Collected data
------------------------------------
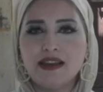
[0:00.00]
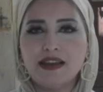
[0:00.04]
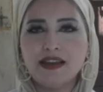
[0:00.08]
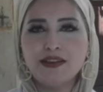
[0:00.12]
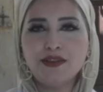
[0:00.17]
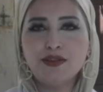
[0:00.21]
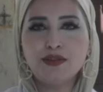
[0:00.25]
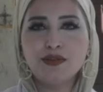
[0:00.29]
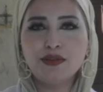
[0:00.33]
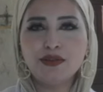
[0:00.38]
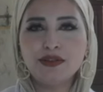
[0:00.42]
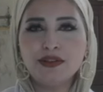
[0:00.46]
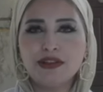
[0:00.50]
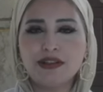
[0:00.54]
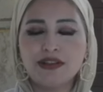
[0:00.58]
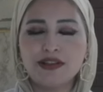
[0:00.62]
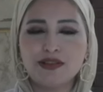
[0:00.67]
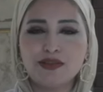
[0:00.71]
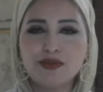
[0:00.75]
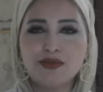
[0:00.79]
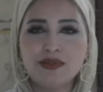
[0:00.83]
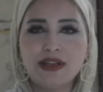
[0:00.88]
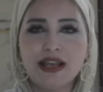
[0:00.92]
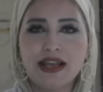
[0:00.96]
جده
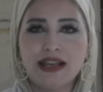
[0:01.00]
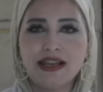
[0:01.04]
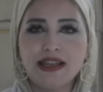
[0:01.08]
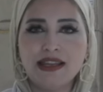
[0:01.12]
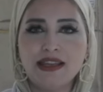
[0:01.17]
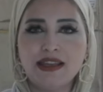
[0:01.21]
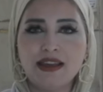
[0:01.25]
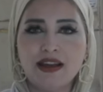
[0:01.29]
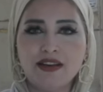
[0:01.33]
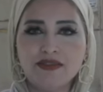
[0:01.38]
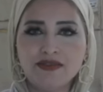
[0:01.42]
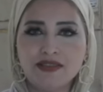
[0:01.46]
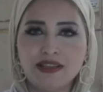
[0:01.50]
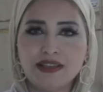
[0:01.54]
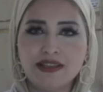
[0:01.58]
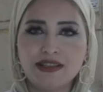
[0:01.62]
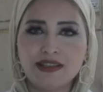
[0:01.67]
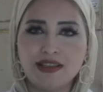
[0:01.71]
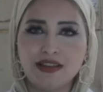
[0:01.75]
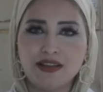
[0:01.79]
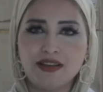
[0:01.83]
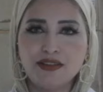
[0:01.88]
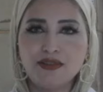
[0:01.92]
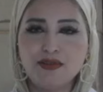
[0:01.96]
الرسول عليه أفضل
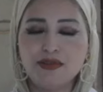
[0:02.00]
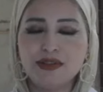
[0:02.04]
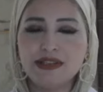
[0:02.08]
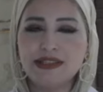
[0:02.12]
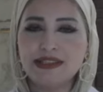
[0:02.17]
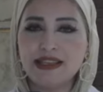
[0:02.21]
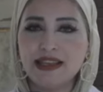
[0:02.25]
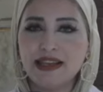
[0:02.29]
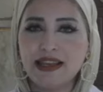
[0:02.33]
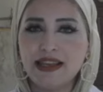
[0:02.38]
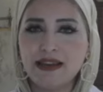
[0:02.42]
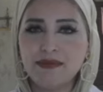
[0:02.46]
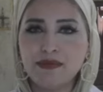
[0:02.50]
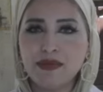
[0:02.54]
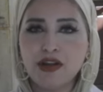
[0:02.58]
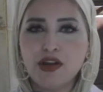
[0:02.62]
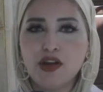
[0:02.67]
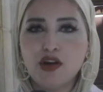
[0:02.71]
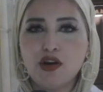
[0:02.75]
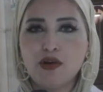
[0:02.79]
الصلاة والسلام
------------------------------------
Reproduce every record exactly; images stay out.

Solution for this task:
[0:00.00]
[0:00.04]
[0:00.08]
[0:00.12]
[0:00.17]
[0:00.21]
[0:00.25]
[0:00.29]
[0:00.33]
[0:00.38]
[0:00.42]
[0:00.46]
[0:00.50]
[0:00.54]
[0:00.58]
[0:00.62]
[0:00.67]
[0:00.71]
[0:00.75]
[0:00.79]
[0:00.83]
[0:00.88]
[0:00.92]
[0:00.96]
جده
[0:01.00]
[0:01.04]
[0:01.08]
[0:01.12]
[0:01.17]
[0:01.21]
[0:01.25]
[0:01.29]
[0:01.33]
[0:01.38]
[0:01.42]
[0:01.46]
[0:01.50]
[0:01.54]
[0:01.58]
[0:01.62]
[0:01.67]
[0:01.71]
[0:01.75]
[0:01.79]
[0:01.83]
[0:01.88]
[0:01.92]
[0:01.96]
الرسول عليه أفضل
[0:02.00]
[0:02.04]
[0:02.08]
[0:02.12]
[0:02.17]
[0:02.21]
[0:02.25]
[0:02.29]
[0:02.33]
[0:02.38]
[0:02.42]
[0:02.46]
[0:02.50]
[0:02.54]
[0:02.58]
[0:02.62]
[0:02.67]
[0:02.71]
[0:02.75]
[0:02.79]
الصلاة والسلام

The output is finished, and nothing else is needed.